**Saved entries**
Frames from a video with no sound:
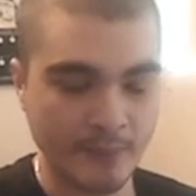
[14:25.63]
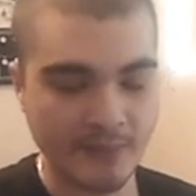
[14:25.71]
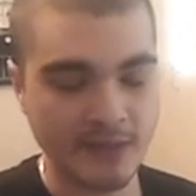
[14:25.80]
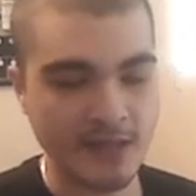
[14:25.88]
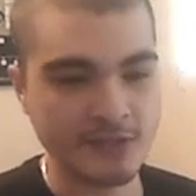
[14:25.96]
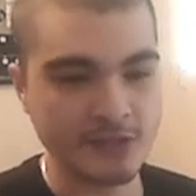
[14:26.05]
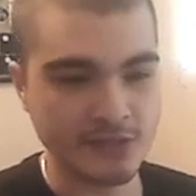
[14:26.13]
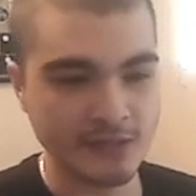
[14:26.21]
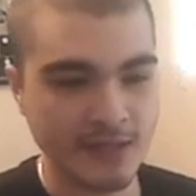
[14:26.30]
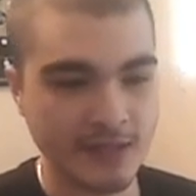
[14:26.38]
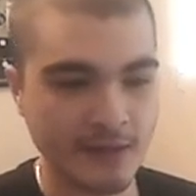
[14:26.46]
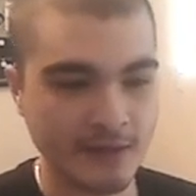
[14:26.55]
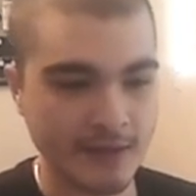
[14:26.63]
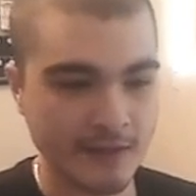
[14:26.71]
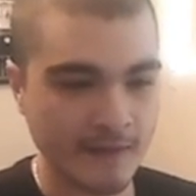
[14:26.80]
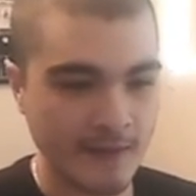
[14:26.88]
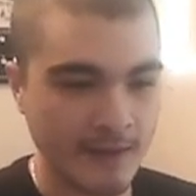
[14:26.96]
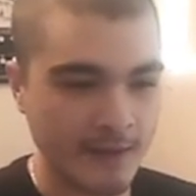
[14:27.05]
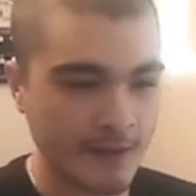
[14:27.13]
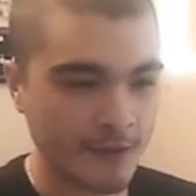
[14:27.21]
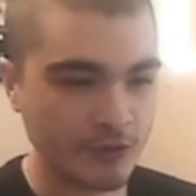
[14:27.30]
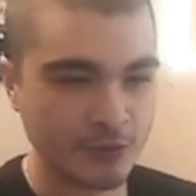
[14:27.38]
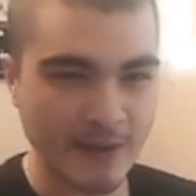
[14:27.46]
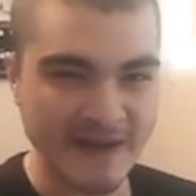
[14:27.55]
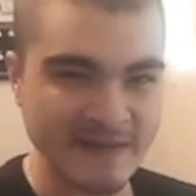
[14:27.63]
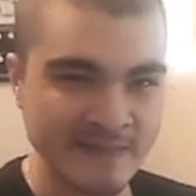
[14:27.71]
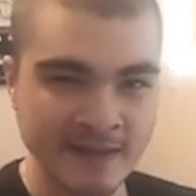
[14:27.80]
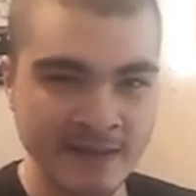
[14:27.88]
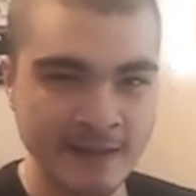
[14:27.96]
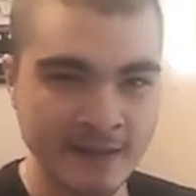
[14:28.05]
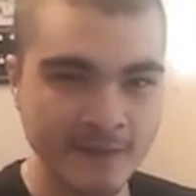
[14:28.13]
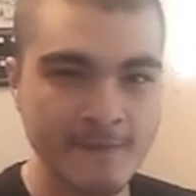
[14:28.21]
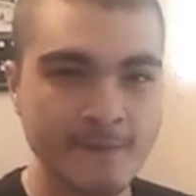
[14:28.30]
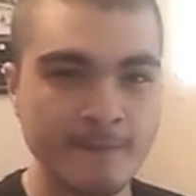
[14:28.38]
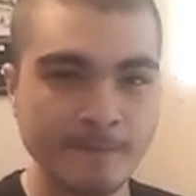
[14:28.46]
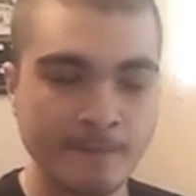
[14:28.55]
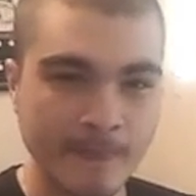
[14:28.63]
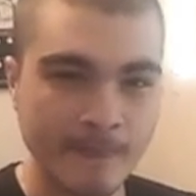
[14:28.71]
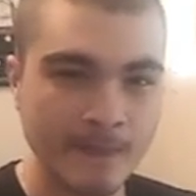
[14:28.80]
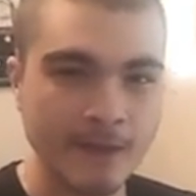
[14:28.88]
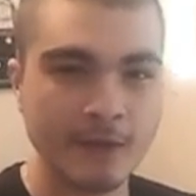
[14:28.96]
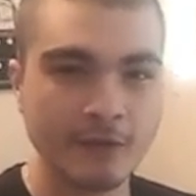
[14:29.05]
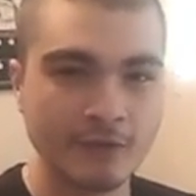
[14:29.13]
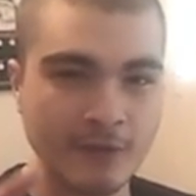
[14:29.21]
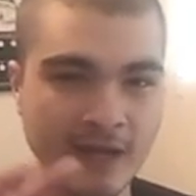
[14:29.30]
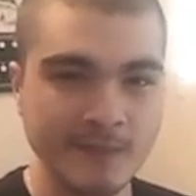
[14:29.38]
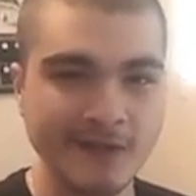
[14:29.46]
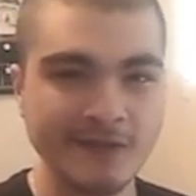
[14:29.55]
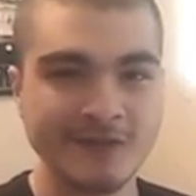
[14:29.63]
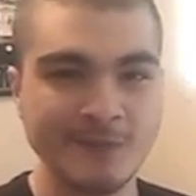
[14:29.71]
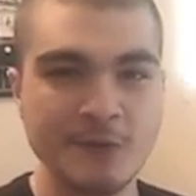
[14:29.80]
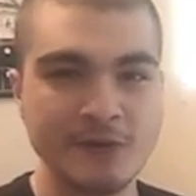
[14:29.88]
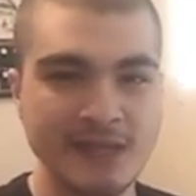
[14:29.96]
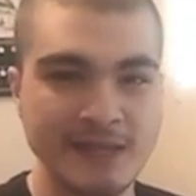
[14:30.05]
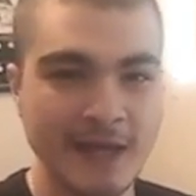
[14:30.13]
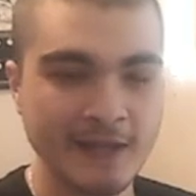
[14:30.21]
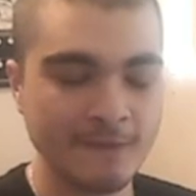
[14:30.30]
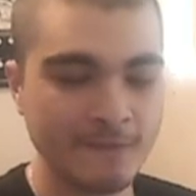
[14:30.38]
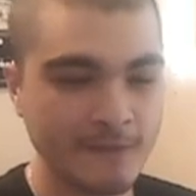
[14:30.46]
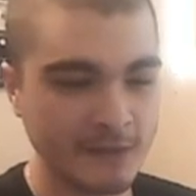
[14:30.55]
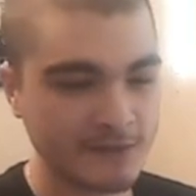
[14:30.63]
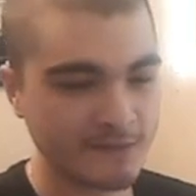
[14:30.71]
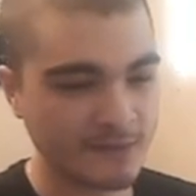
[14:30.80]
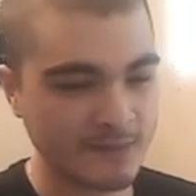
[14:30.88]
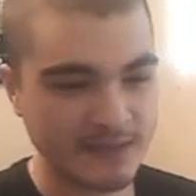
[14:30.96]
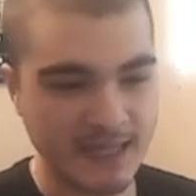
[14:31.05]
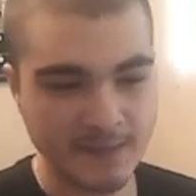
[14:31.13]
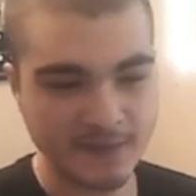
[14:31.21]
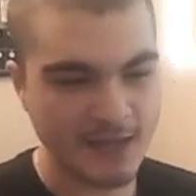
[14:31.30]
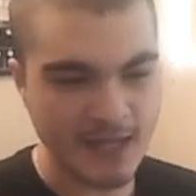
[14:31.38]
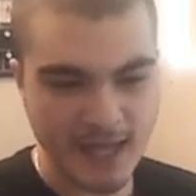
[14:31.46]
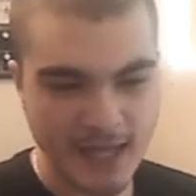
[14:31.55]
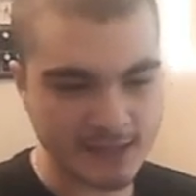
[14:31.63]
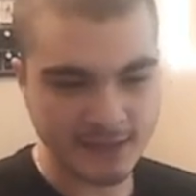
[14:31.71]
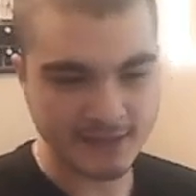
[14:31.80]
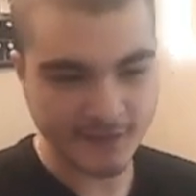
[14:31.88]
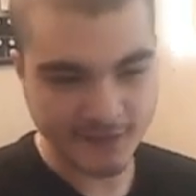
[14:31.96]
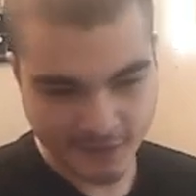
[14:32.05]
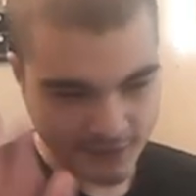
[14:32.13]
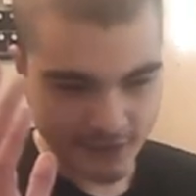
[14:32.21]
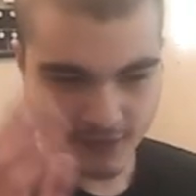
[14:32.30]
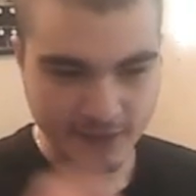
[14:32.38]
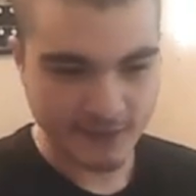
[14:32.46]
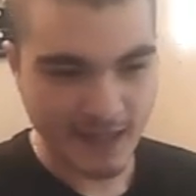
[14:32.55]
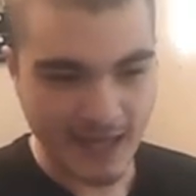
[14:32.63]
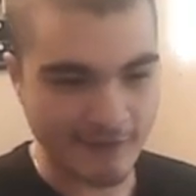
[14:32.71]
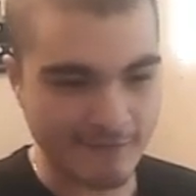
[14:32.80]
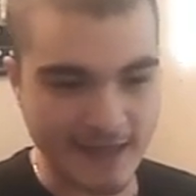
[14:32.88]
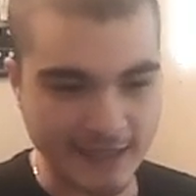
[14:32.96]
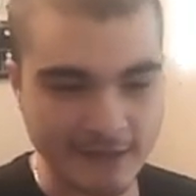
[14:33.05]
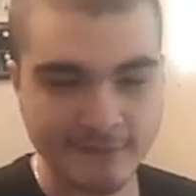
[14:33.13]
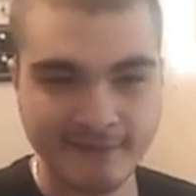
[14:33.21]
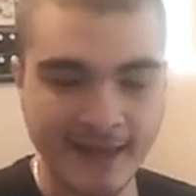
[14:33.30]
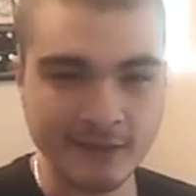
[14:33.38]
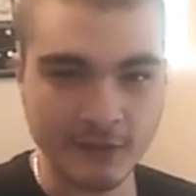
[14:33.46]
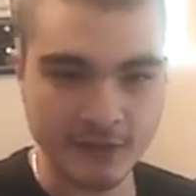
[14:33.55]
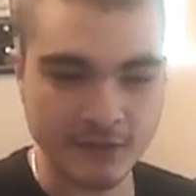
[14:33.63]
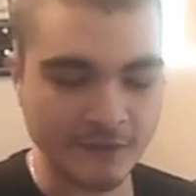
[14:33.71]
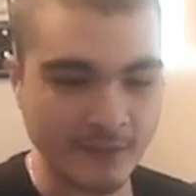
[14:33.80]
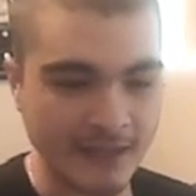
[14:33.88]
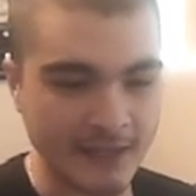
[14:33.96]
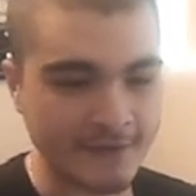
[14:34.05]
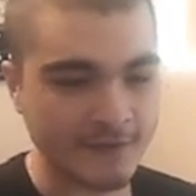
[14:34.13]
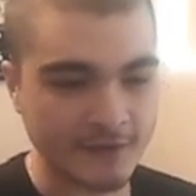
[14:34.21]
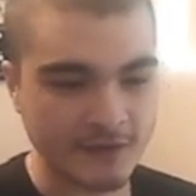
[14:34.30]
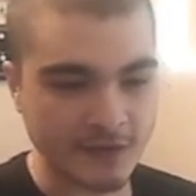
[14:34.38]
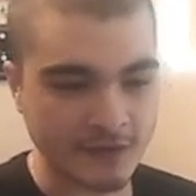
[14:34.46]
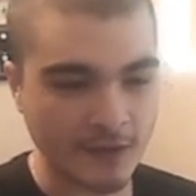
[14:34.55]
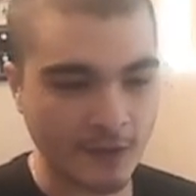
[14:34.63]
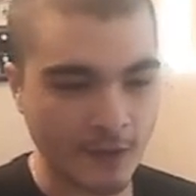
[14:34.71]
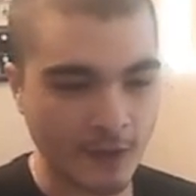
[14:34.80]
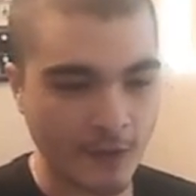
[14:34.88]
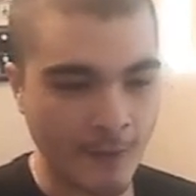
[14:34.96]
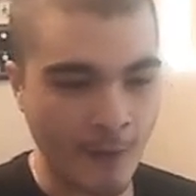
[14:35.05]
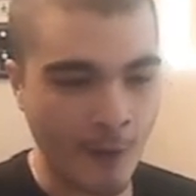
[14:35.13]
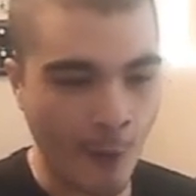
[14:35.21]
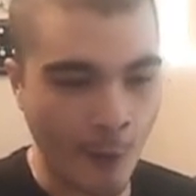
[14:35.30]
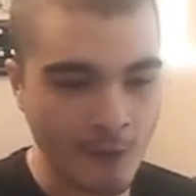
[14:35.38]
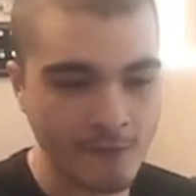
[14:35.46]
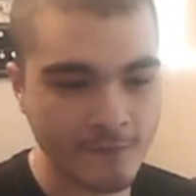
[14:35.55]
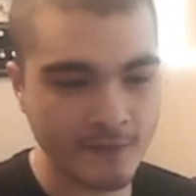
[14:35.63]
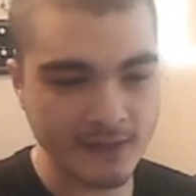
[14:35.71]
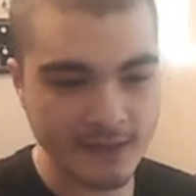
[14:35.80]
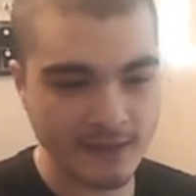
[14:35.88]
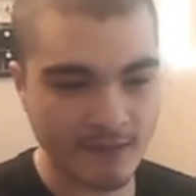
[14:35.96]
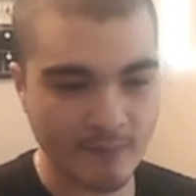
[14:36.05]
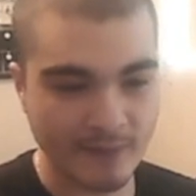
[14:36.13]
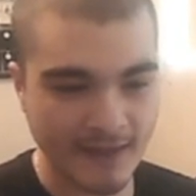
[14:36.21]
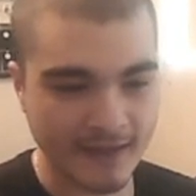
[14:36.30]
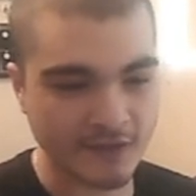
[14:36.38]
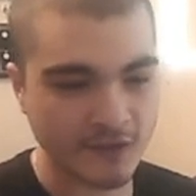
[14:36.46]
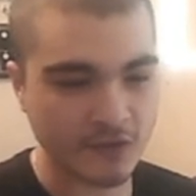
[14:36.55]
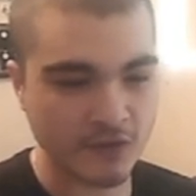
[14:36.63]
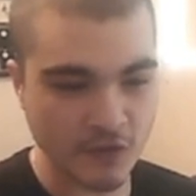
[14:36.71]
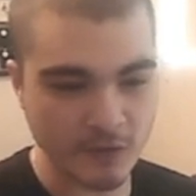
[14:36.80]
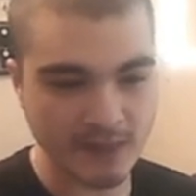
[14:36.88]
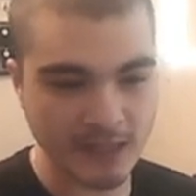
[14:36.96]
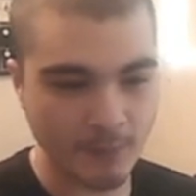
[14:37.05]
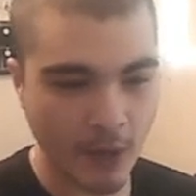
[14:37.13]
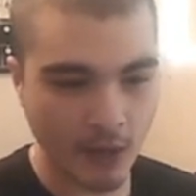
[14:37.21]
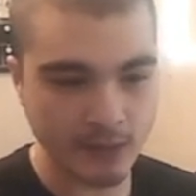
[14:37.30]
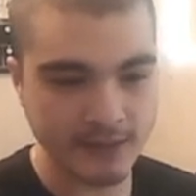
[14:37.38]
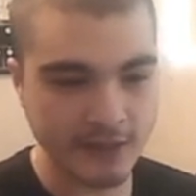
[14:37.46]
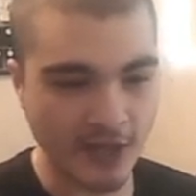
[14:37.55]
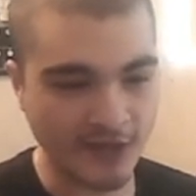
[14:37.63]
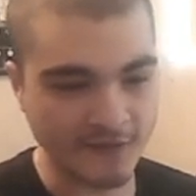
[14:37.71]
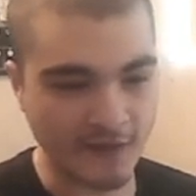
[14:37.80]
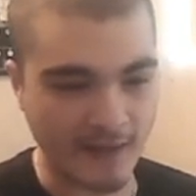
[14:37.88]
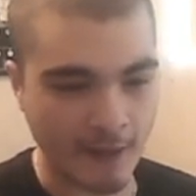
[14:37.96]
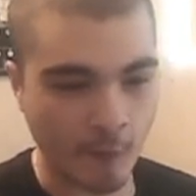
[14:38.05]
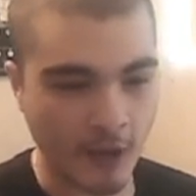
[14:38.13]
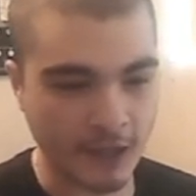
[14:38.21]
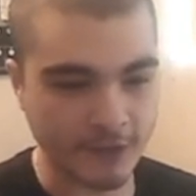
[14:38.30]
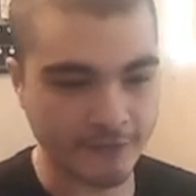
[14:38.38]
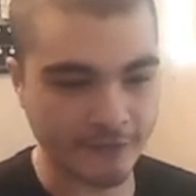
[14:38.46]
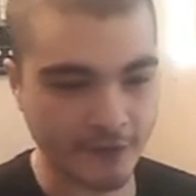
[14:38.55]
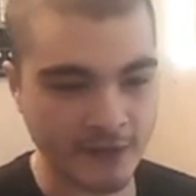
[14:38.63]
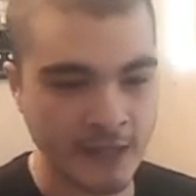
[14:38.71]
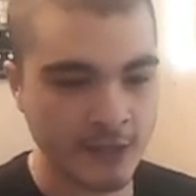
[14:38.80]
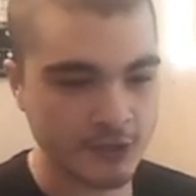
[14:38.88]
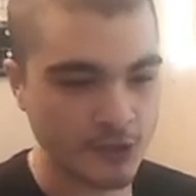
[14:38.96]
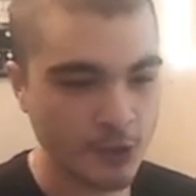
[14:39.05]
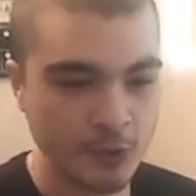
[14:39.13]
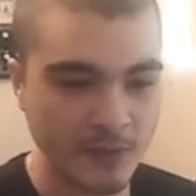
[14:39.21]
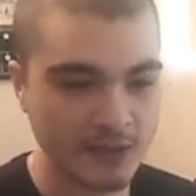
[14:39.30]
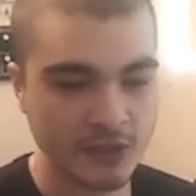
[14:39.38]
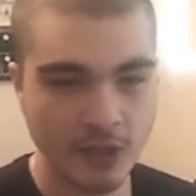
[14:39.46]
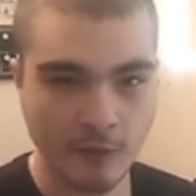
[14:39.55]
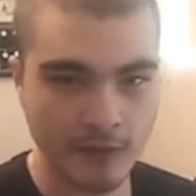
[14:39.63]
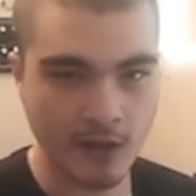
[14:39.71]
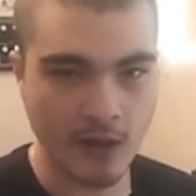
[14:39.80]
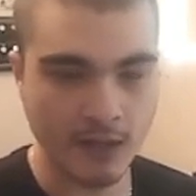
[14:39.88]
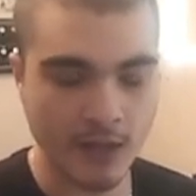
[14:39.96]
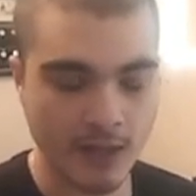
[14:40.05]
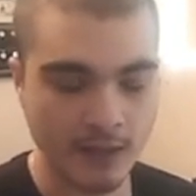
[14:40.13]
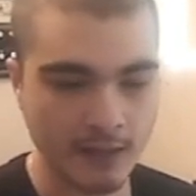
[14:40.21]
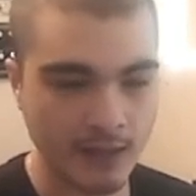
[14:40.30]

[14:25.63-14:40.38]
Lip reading: engine kind of like grimy, smoky kind of feel to From the Depths. It doesn't have any of that look to it. It's just overly complex. There's too many polygons on that Walkerfoot. Too much going on it.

**WHAT IS NEEDED**
Above are records to transcribe exactly; leave their pictures out.

**REPLY TO THE EXERCISE**
Frames from a video with no sound:
[14:25.63]
[14:25.71]
[14:25.80]
[14:25.88]
[14:25.96]
[14:26.05]
[14:26.13]
[14:26.21]
[14:26.30]
[14:26.38]
[14:26.46]
[14:26.55]
[14:26.63]
[14:26.71]
[14:26.80]
[14:26.88]
[14:26.96]
[14:27.05]
[14:27.13]
[14:27.21]
[14:27.30]
[14:27.38]
[14:27.46]
[14:27.55]
[14:27.63]
[14:27.71]
[14:27.80]
[14:27.88]
[14:27.96]
[14:28.05]
[14:28.13]
[14:28.21]
[14:28.30]
[14:28.38]
[14:28.46]
[14:28.55]
[14:28.63]
[14:28.71]
[14:28.80]
[14:28.88]
[14:28.96]
[14:29.05]
[14:29.13]
[14:29.21]
[14:29.30]
[14:29.38]
[14:29.46]
[14:29.55]
[14:29.63]
[14:29.71]
[14:29.80]
[14:29.88]
[14:29.96]
[14:30.05]
[14:30.13]
[14:30.21]
[14:30.30]
[14:30.38]
[14:30.46]
[14:30.55]
[14:30.63]
[14:30.71]
[14:30.80]
[14:30.88]
[14:30.96]
[14:31.05]
[14:31.13]
[14:31.21]
[14:31.30]
[14:31.38]
[14:31.46]
[14:31.55]
[14:31.63]
[14:31.71]
[14:31.80]
[14:31.88]
[14:31.96]
[14:32.05]
[14:32.13]
[14:32.21]
[14:32.30]
[14:32.38]
[14:32.46]
[14:32.55]
[14:32.63]
[14:32.71]
[14:32.80]
[14:32.88]
[14:32.96]
[14:33.05]
[14:33.13]
[14:33.21]
[14:33.30]
[14:33.38]
[14:33.46]
[14:33.55]
[14:33.63]
[14:33.71]
[14:33.80]
[14:33.88]
[14:33.96]
[14:34.05]
[14:34.13]
[14:34.21]
[14:34.30]
[14:34.38]
[14:34.46]
[14:34.55]
[14:34.63]
[14:34.71]
[14:34.80]
[14:34.88]
[14:34.96]
[14:35.05]
[14:35.13]
[14:35.21]
[14:35.30]
[14:35.38]
[14:35.46]
[14:35.55]
[14:35.63]
[14:35.71]
[14:35.80]
[14:35.88]
[14:35.96]
[14:36.05]
[14:36.13]
[14:36.21]
[14:36.30]
[14:36.38]
[14:36.46]
[14:36.55]
[14:36.63]
[14:36.71]
[14:36.80]
[14:36.88]
[14:36.96]
[14:37.05]
[14:37.13]
[14:37.21]
[14:37.30]
[14:37.38]
[14:37.46]
[14:37.55]
[14:37.63]
[14:37.71]
[14:37.80]
[14:37.88]
[14:37.96]
[14:38.05]
[14:38.13]
[14:38.21]
[14:38.30]
[14:38.38]
[14:38.46]
[14:38.55]
[14:38.63]
[14:38.71]
[14:38.80]
[14:38.88]
[14:38.96]
[14:39.05]
[14:39.13]
[14:39.21]
[14:39.30]
[14:39.38]
[14:39.46]
[14:39.55]
[14:39.63]
[14:39.71]
[14:39.80]
[14:39.88]
[14:39.96]
[14:40.05]
[14:40.13]
[14:40.21]
[14:40.30]

[14:25.63-14:40.38]
Lip reading: engine kind of like grimy, smoky kind of feel to From the Depths. It doesn't have any of that look to it. It's just overly complex. There's too many polygons on that Walkerfoot. Too much going on it.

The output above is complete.